Camargo Correa Group, one of Brazil’s largest private conglomerates, has already pumped in more than EGP 1.9bn worth of investments into Egypt, according to local media reports. The investment is aimed to foster employment and boost investors’ confidence in the country’s economy, the reports said.
“Egypt has been selected from four countries in the Middle East, Turkey, Tunis, Morocco, as the best country to pump investments in,” said Ricardo Barbosa, business director of InterCement Brasil, the cement division of the conglomerate group, according to a statement posted on the company’s website.
Barbosa added that Egypt has the potential to recover from the current political transition.
“Morsi’s visit to Brazil was reassuring to Brazilian investors and businessmen regarding the investment atmosphere in Egypt,” he said.
The president’s trip earlier this month was focused on finding economic opportunities and strengthening bilateral relations between Egypt and Brazil.
His trip to Brazil was the last in a tour of the BRICS countries, as he had already visited the other four member states, Russia, India, China and South Africa.

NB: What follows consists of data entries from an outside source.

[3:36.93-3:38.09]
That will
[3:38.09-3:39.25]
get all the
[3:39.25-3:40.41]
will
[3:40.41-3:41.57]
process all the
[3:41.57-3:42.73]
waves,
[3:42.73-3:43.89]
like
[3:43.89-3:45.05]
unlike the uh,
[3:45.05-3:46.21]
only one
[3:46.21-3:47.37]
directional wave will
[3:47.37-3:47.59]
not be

Morsi pledged for Egypt to join the BRICS bloc during his visit to India two months ago where the announcement was publicised in an Indian newspaper.

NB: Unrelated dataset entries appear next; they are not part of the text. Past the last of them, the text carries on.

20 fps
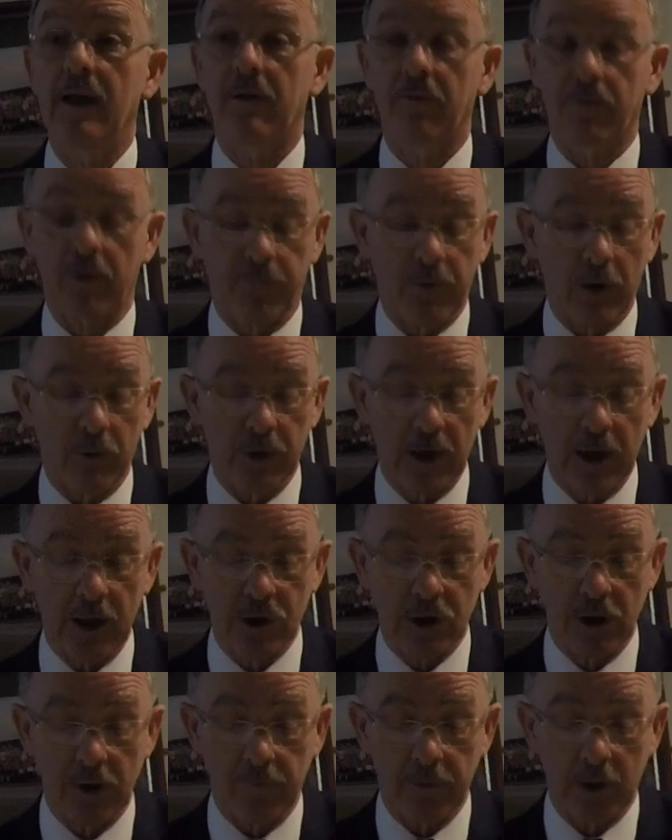of the
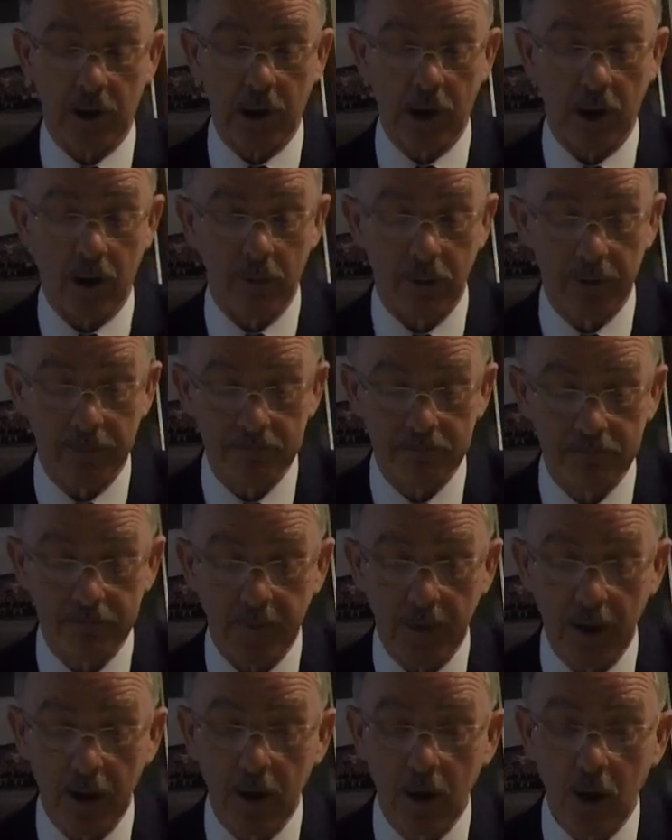foundation of the club.
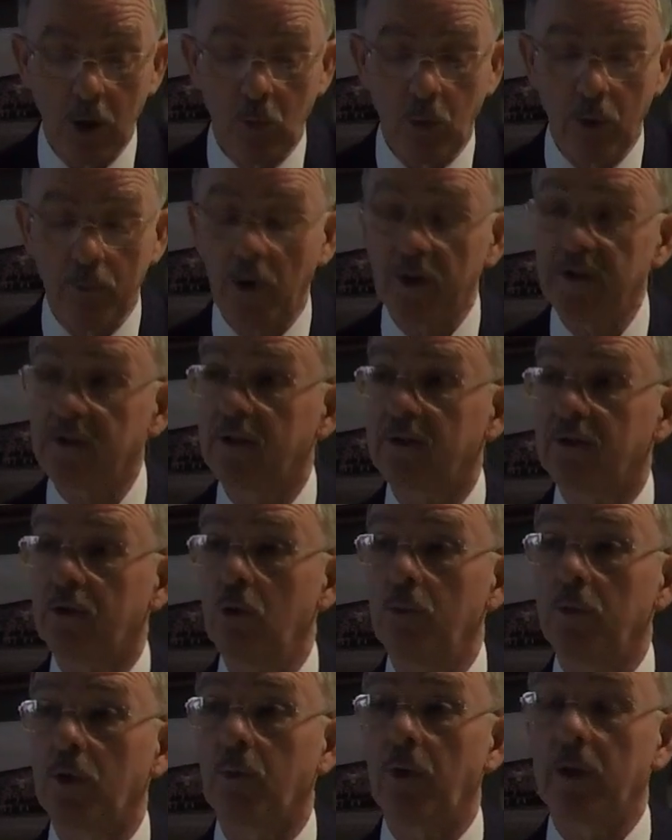We must
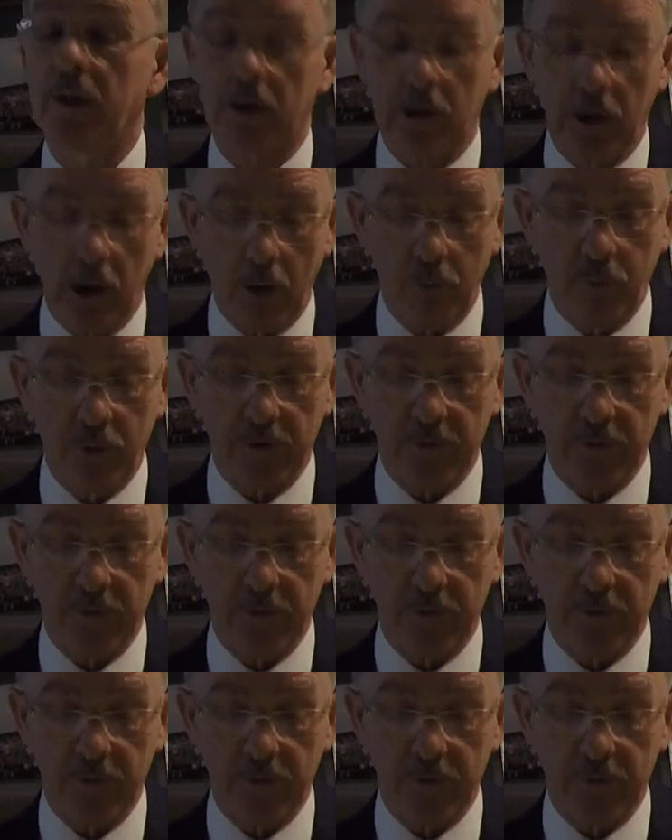assume that when the club was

“I am hoping BRICS would one day become E-BRICS where E stands for Egypt. I hope E-BRICS would emerge when we start moving the economy,” he said during his visit.

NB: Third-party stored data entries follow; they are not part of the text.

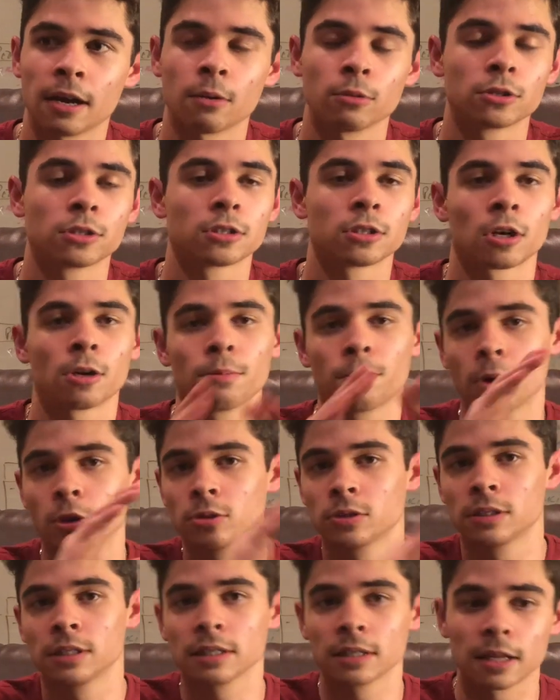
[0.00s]
I would start
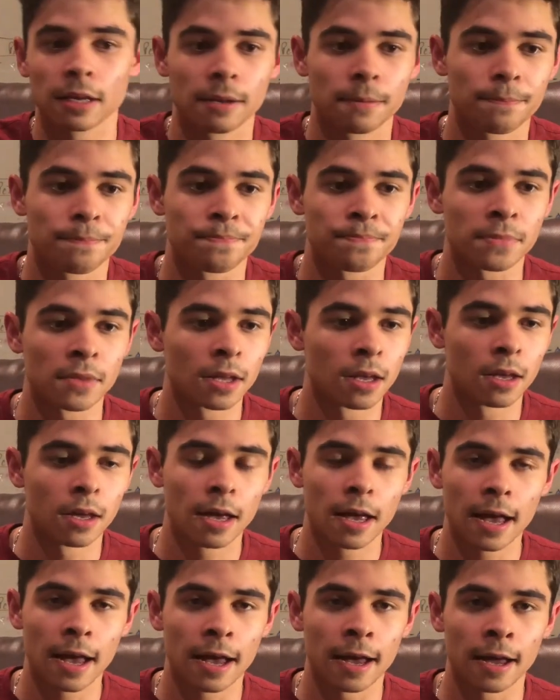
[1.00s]
posting them
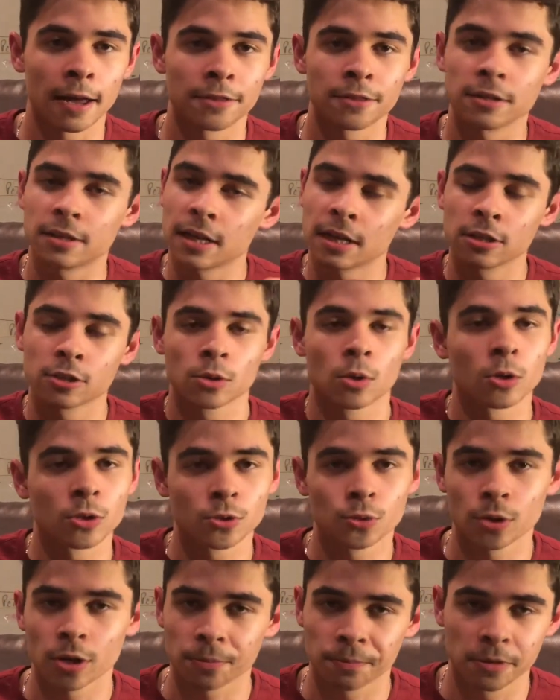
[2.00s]
at the tennis
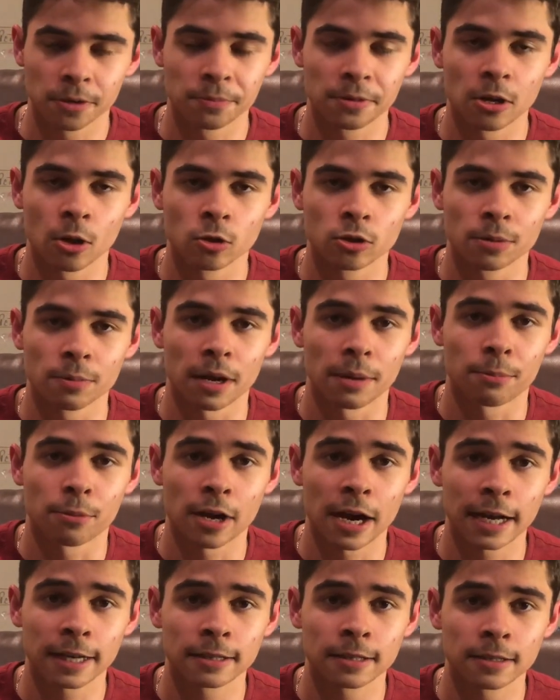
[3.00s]
courts where I'm going to be holding my
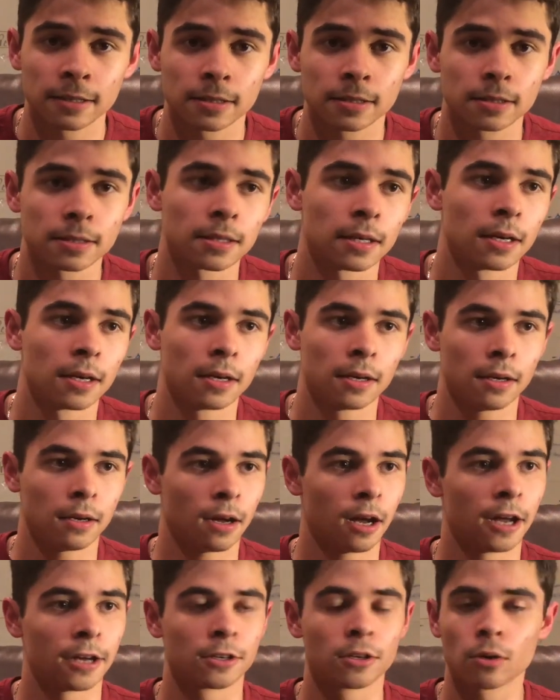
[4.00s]
practice.
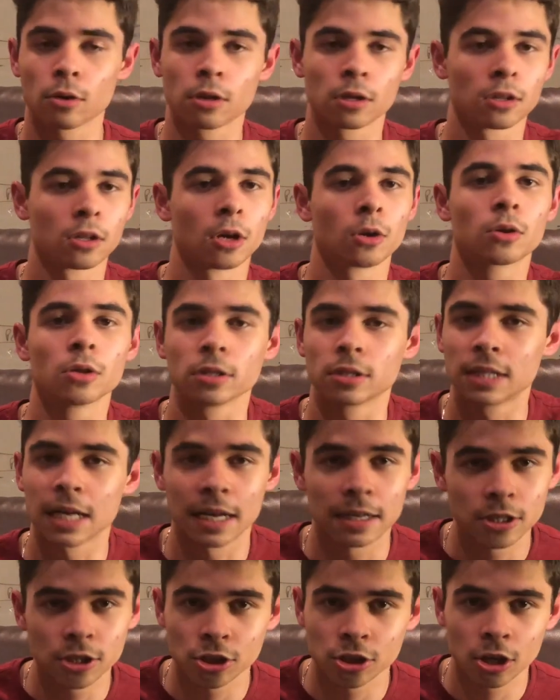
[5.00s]
I'd go to the local
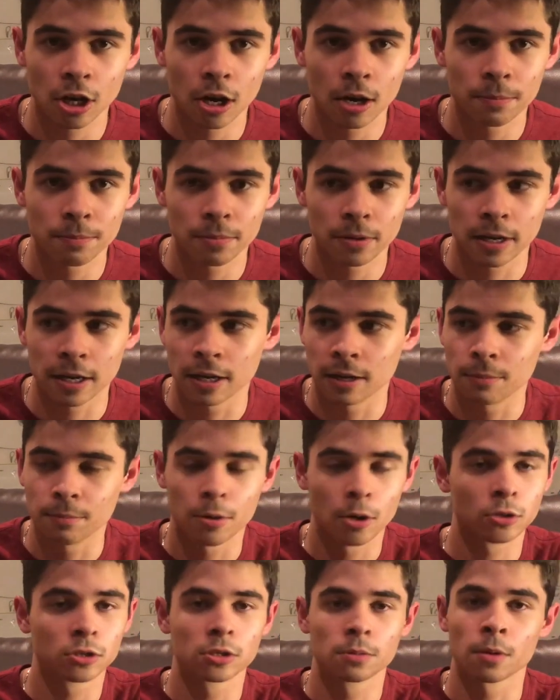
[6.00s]
tennis shop and
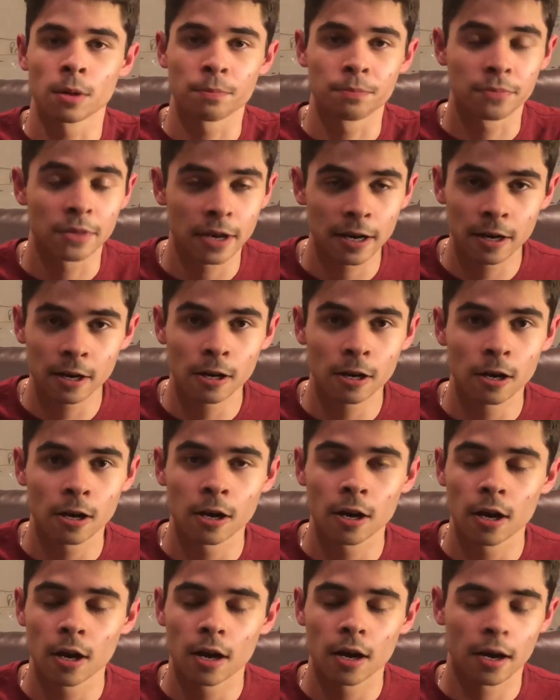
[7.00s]
post them up there,
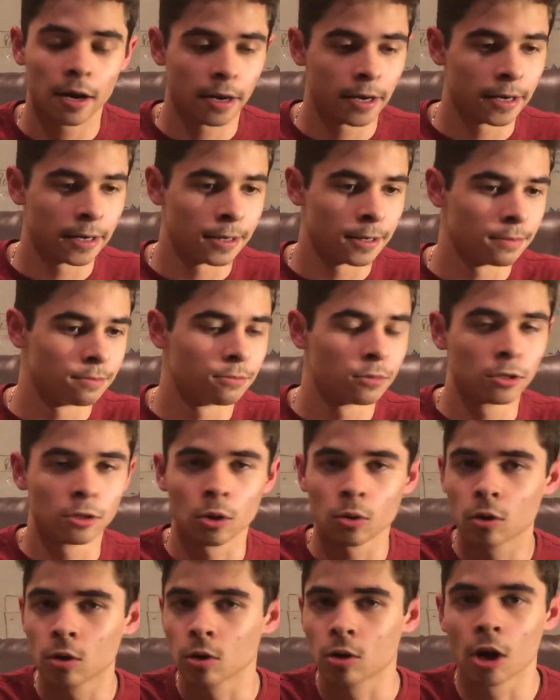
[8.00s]

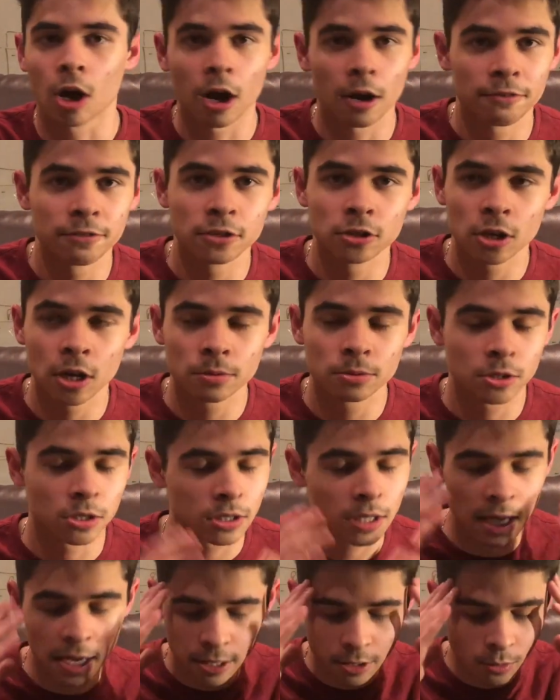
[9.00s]
local coffee shops,
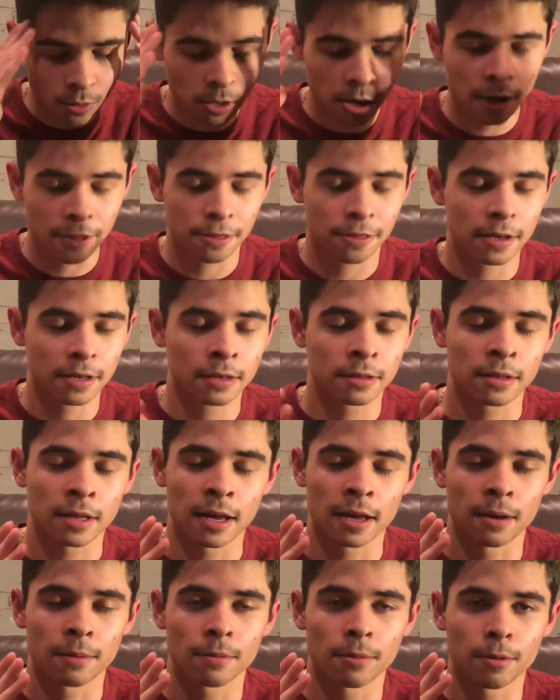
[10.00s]
just anywhere I think
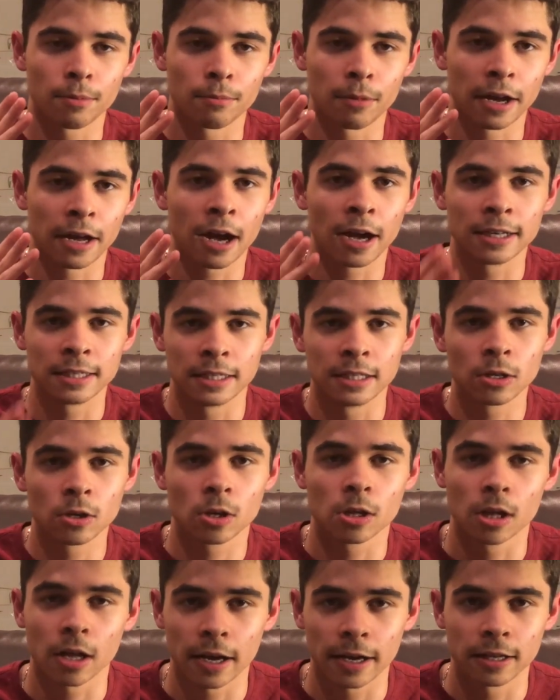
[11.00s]
that my ideal
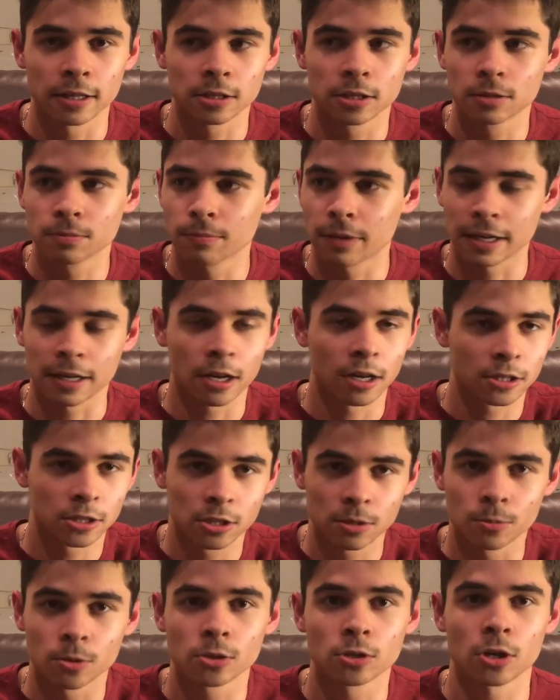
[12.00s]
clients, my
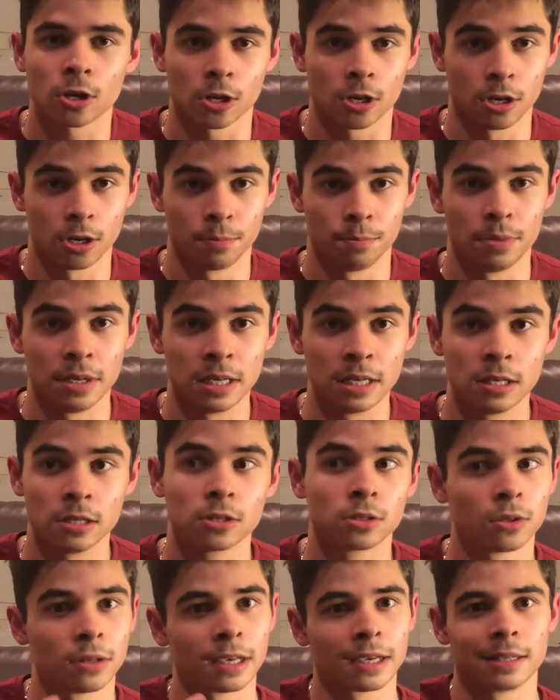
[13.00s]
customers are gonna be
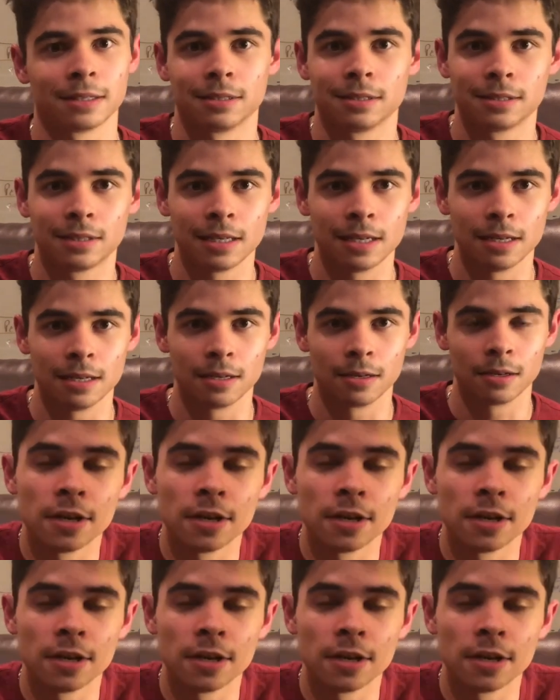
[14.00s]
so they can see it.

“Brazilian President Dilma Rousseff welcomed the idea of Egypt joining the BRICS,” presidential spokesperson Ehab Fahmy said after the visit.
Morsi lauded the proposal for the establishment of a BRICS bank that would “support countries to achieve high growth rates and supplement the role of the IMF, World Bank and similar institutions”.
BRICS encompasses a bloc of the world’s large, growing economies, which are originally projected to overtake the current major global economies in the first half of the 21st century.
Morsi’s frequent visits abroad have come in an attempt to address the ailing economy as the country’s foreign currency reserves have dropped to $13.5bn for this year.